#### [Aim of the exercise]
Reproduce each line of the following material exactly, omitting the images.

::::::::

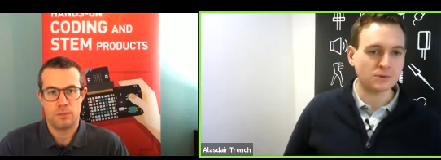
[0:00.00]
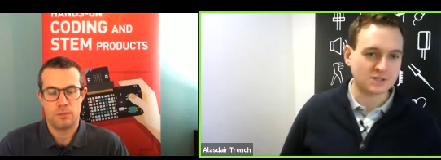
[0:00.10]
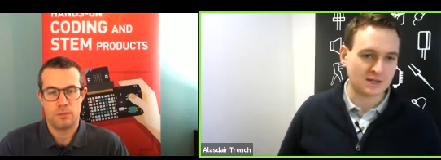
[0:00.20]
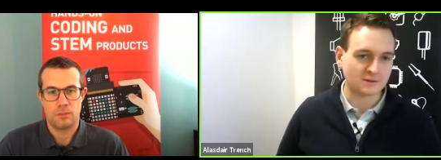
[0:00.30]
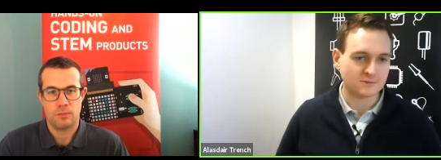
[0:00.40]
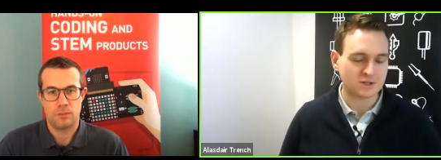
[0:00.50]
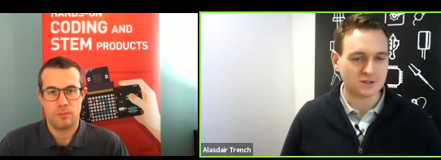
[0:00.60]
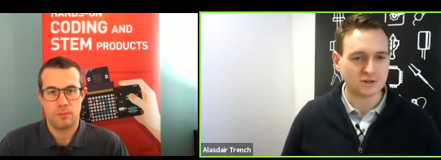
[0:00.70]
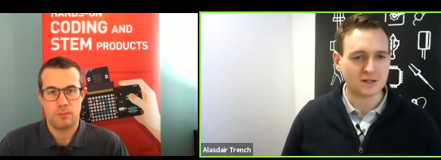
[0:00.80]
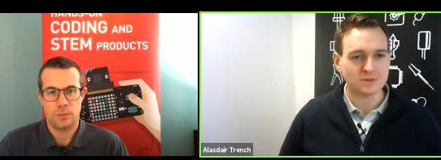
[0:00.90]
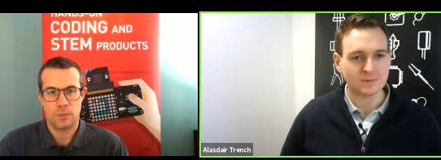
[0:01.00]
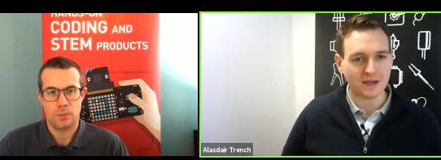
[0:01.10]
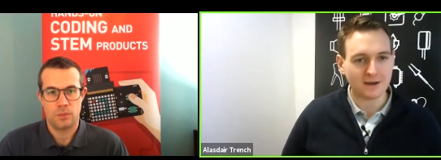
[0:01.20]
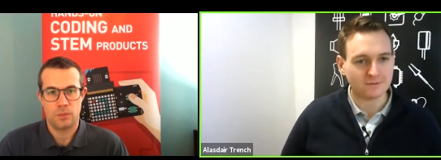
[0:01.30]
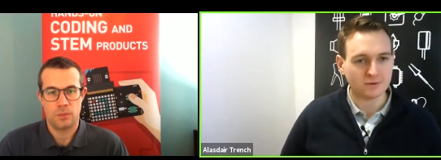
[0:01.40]
Speaker 1: put in. So you do need to be
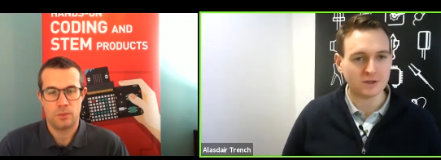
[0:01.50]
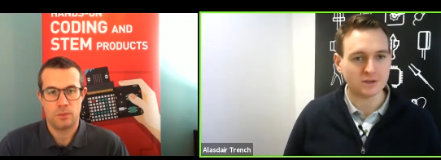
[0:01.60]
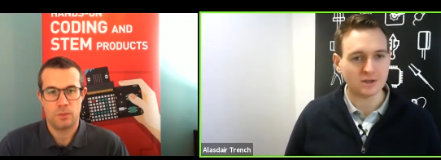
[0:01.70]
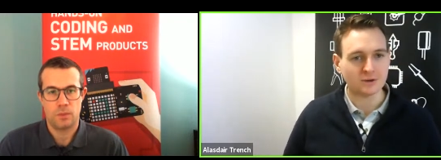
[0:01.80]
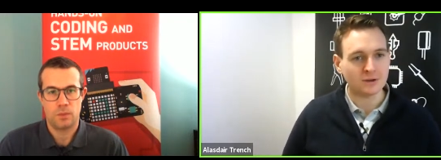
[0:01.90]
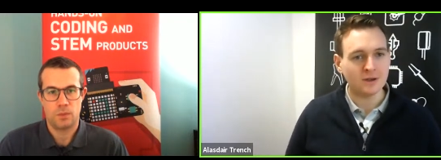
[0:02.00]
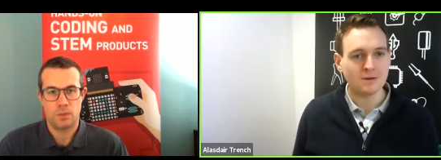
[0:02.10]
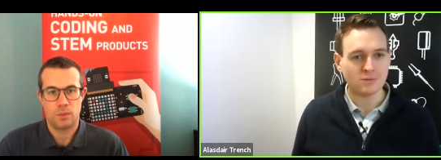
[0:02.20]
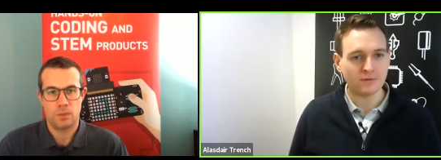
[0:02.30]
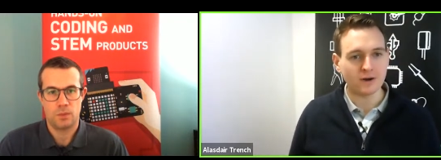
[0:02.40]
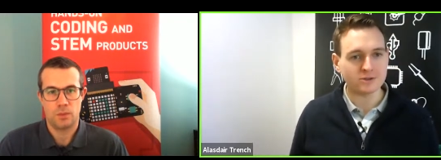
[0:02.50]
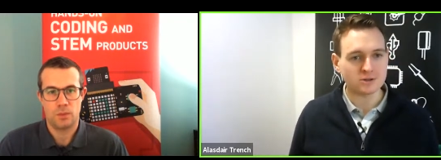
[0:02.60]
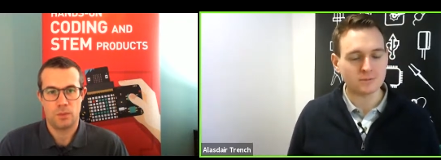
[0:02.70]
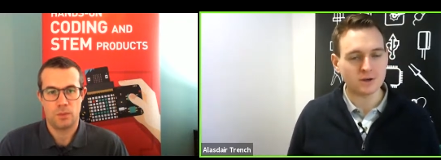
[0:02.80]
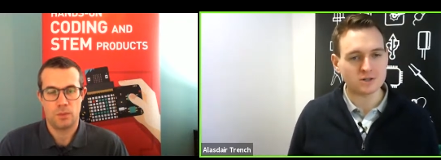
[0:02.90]
careful that you don't provide
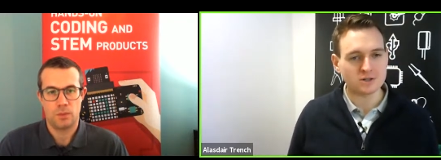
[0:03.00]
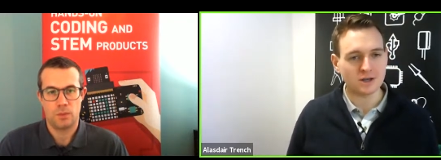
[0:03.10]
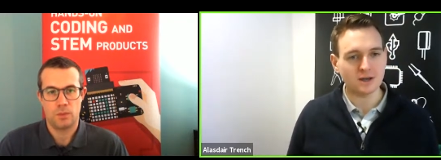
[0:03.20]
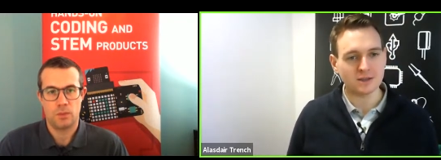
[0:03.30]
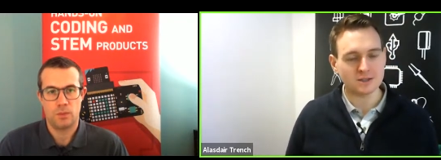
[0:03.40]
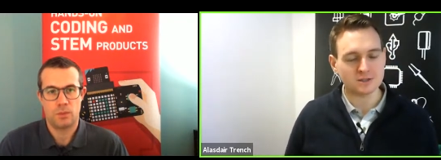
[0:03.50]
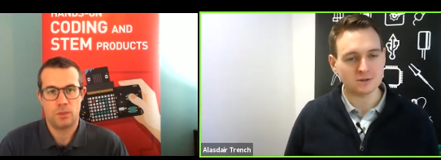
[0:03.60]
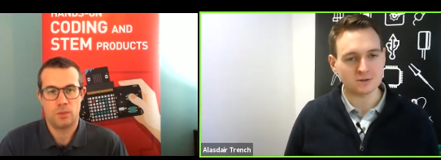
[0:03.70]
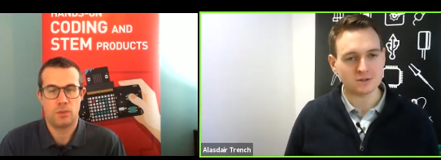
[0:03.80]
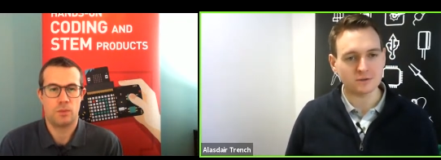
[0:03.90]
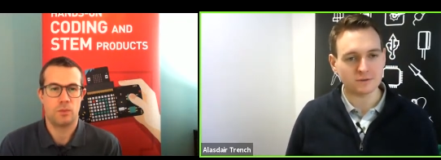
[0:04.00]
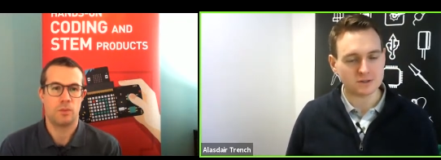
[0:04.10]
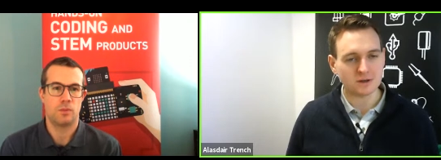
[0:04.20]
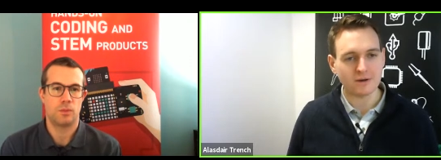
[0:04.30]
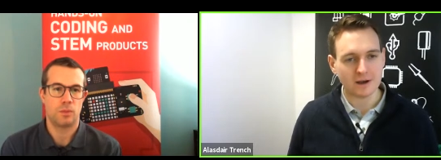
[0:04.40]
too much uh, then to your servos
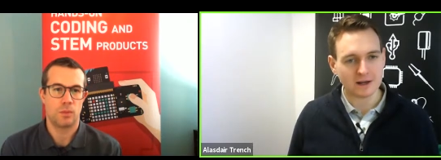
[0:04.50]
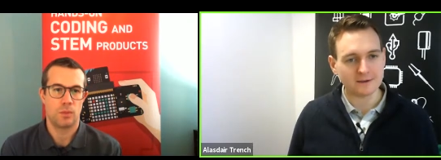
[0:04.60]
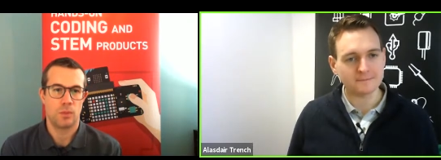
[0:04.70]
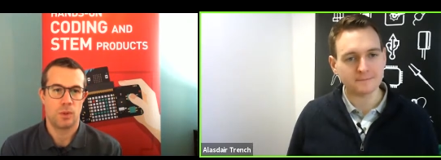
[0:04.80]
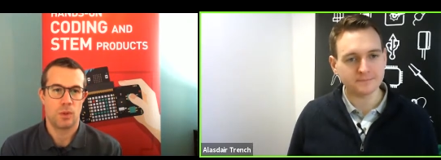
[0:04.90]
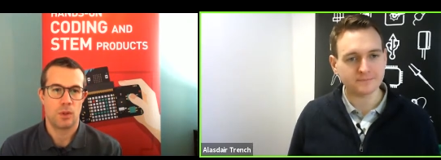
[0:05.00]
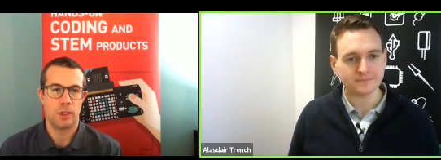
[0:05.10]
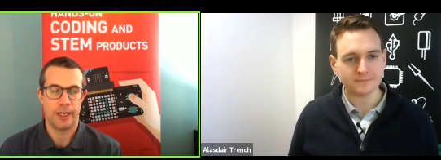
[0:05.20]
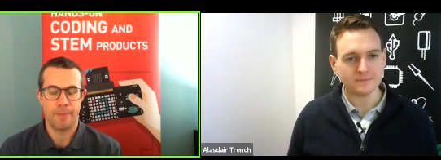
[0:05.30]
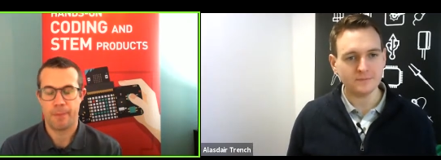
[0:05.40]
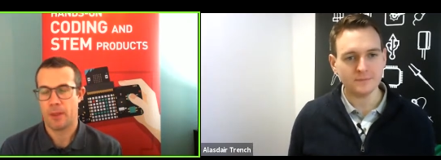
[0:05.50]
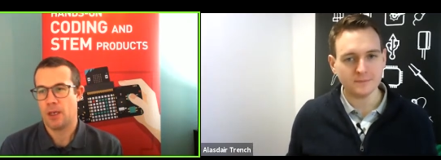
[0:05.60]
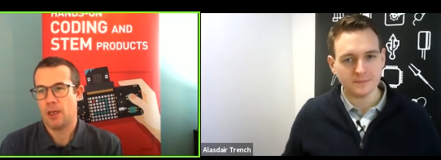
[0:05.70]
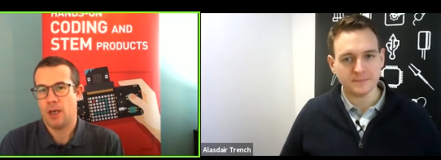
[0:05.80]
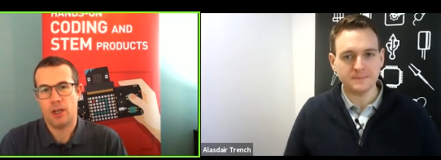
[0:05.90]
directly. Yeah.
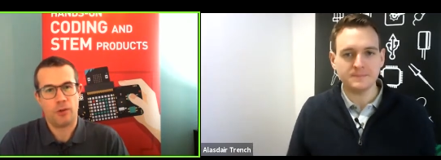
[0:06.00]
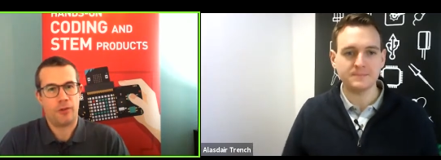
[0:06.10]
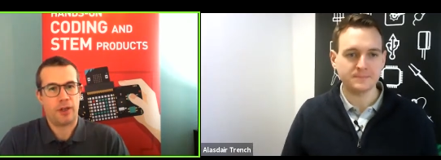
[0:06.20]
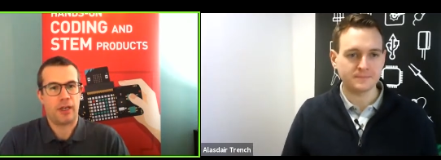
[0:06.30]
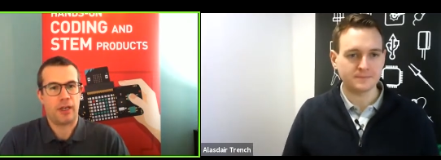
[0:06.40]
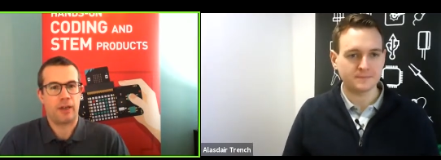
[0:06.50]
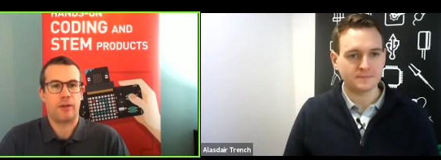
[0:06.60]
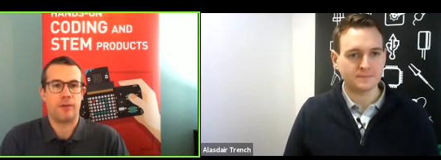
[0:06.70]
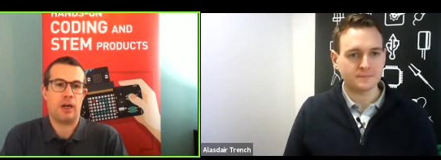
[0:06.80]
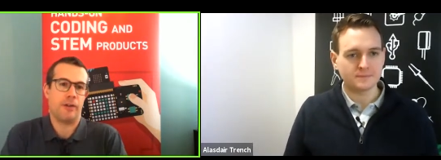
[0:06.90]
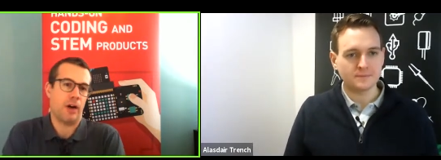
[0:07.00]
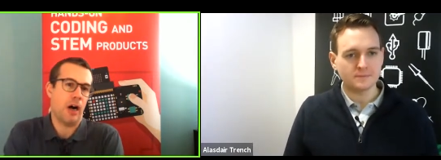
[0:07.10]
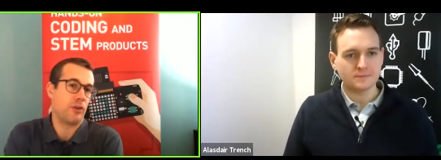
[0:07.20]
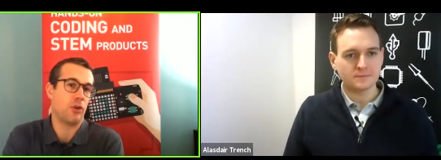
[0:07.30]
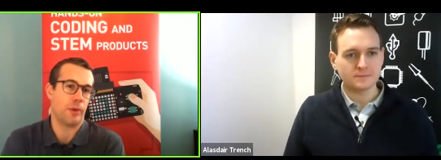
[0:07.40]
Speaker 2: Another thing I,
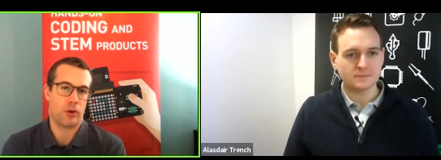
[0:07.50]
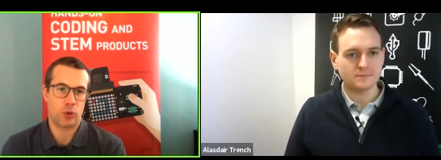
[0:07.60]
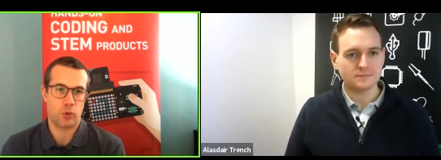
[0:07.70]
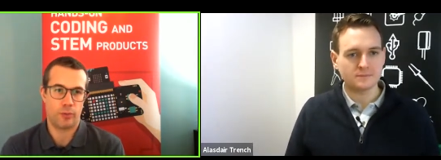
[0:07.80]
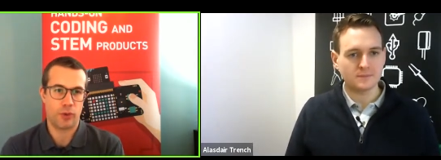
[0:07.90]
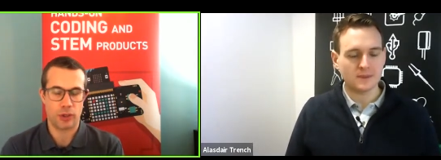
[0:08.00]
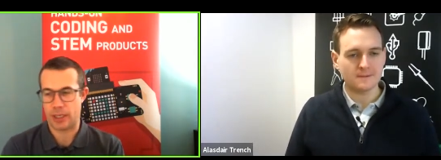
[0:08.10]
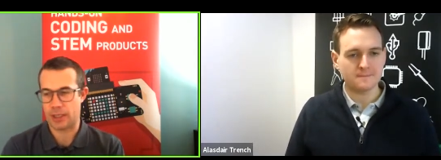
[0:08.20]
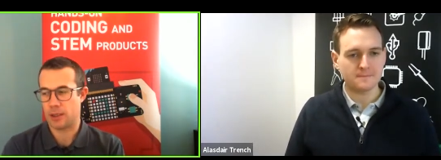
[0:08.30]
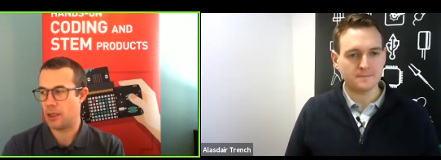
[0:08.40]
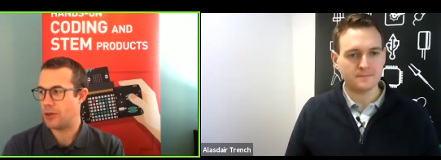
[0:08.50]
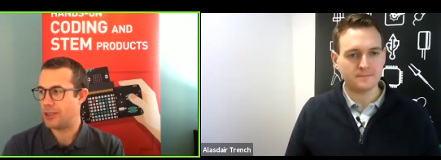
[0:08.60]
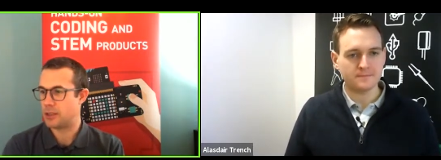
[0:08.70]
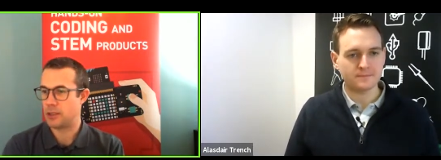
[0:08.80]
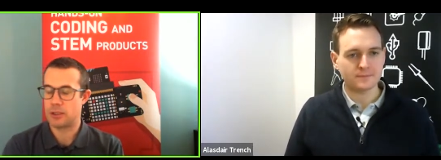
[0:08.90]
have come across with projects a lot
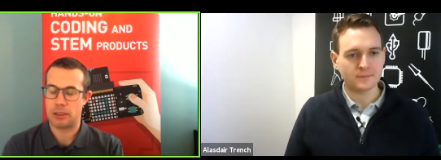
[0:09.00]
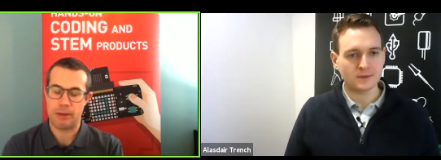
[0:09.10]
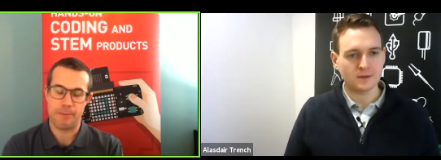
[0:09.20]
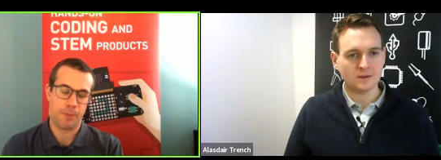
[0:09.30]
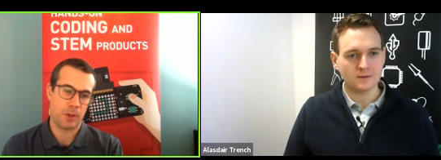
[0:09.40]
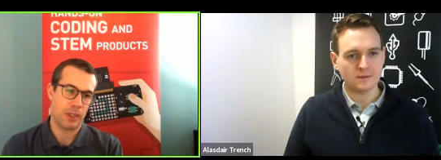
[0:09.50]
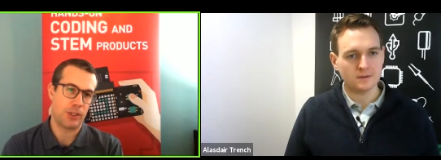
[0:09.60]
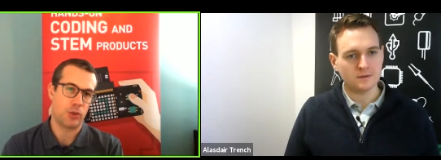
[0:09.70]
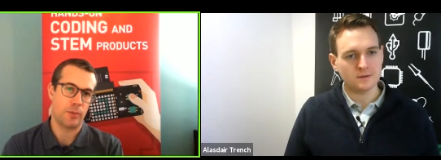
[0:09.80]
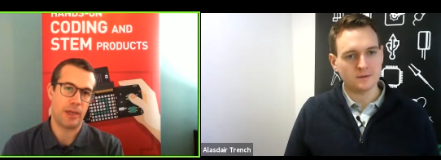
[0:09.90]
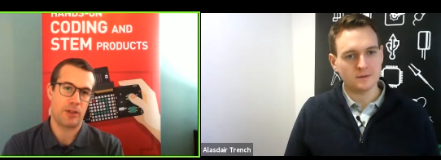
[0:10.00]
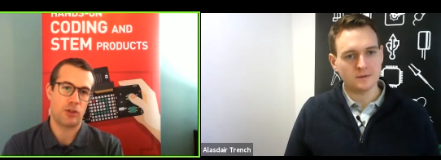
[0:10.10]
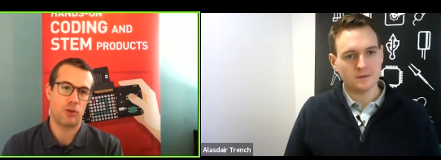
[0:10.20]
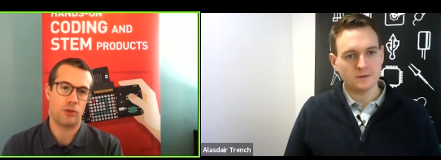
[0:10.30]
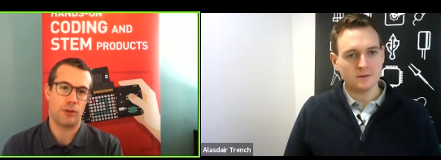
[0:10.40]
is that um, you need to make
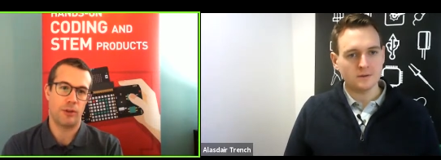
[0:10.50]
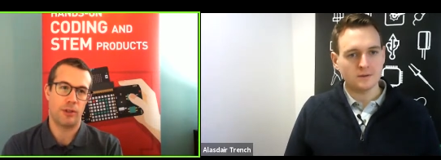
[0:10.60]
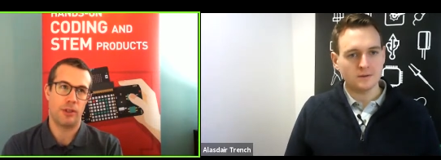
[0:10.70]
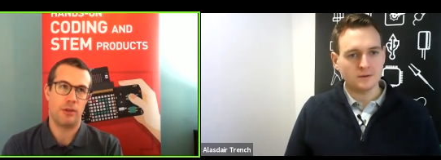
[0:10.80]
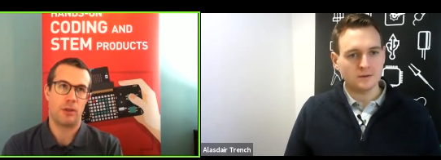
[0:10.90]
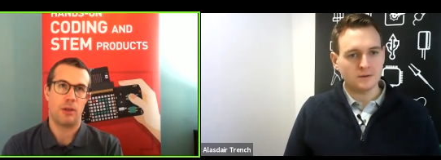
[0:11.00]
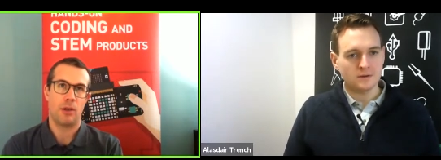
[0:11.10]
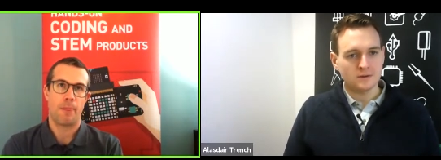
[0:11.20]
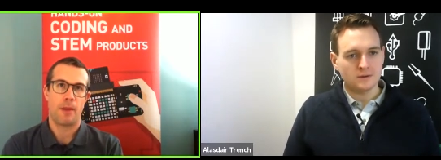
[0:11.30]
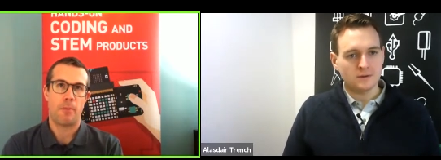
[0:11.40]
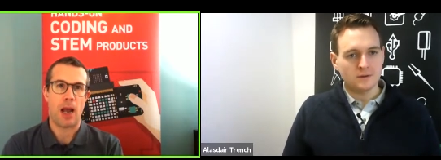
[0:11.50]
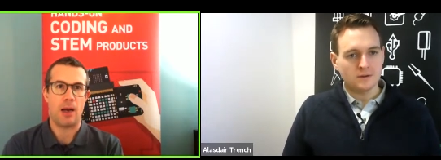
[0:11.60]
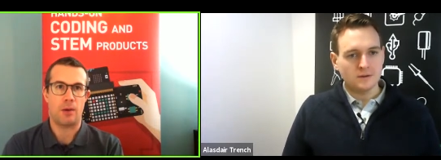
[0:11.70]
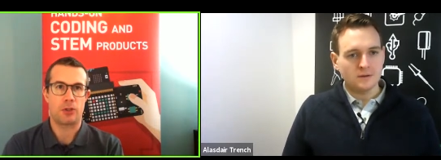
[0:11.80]
sure that the power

::::::::

#### [Solution below]
[0:00.00]
[0:00.10]
[0:00.20]
[0:00.30]
[0:00.40]
[0:00.50]
[0:00.60]
[0:00.70]
[0:00.80]
[0:00.90]
[0:01.00]
[0:01.10]
[0:01.20]
[0:01.30]
[0:01.40]
Speaker 1: put in. So you do need to be
[0:01.50]
[0:01.60]
[0:01.70]
[0:01.80]
[0:01.90]
[0:02.00]
[0:02.10]
[0:02.20]
[0:02.30]
[0:02.40]
[0:02.50]
[0:02.60]
[0:02.70]
[0:02.80]
[0:02.90]
careful that you don't provide
[0:03.00]
[0:03.10]
[0:03.20]
[0:03.30]
[0:03.40]
[0:03.50]
[0:03.60]
[0:03.70]
[0:03.80]
[0:03.90]
[0:04.00]
[0:04.10]
[0:04.20]
[0:04.30]
[0:04.40]
too much uh, then to your servos
[0:04.50]
[0:04.60]
[0:04.70]
[0:04.80]
[0:04.90]
[0:05.00]
[0:05.10]
[0:05.20]
[0:05.30]
[0:05.40]
[0:05.50]
[0:05.60]
[0:05.70]
[0:05.80]
[0:05.90]
directly. Yeah.
[0:06.00]
[0:06.10]
[0:06.20]
[0:06.30]
[0:06.40]
[0:06.50]
[0:06.60]
[0:06.70]
[0:06.80]
[0:06.90]
[0:07.00]
[0:07.10]
[0:07.20]
[0:07.30]
[0:07.40]
Speaker 2: Another thing I,
[0:07.50]
[0:07.60]
[0:07.70]
[0:07.80]
[0:07.90]
[0:08.00]
[0:08.10]
[0:08.20]
[0:08.30]
[0:08.40]
[0:08.50]
[0:08.60]
[0:08.70]
[0:08.80]
[0:08.90]
have come across with projects a lot
[0:09.00]
[0:09.10]
[0:09.20]
[0:09.30]
[0:09.40]
[0:09.50]
[0:09.60]
[0:09.70]
[0:09.80]
[0:09.90]
[0:10.00]
[0:10.10]
[0:10.20]
[0:10.30]
[0:10.40]
is that um, you need to make
[0:10.50]
[0:10.60]
[0:10.70]
[0:10.80]
[0:10.90]
[0:11.00]
[0:11.10]
[0:11.20]
[0:11.30]
[0:11.40]
[0:11.50]
[0:11.60]
[0:11.70]
[0:11.80]
sure that the power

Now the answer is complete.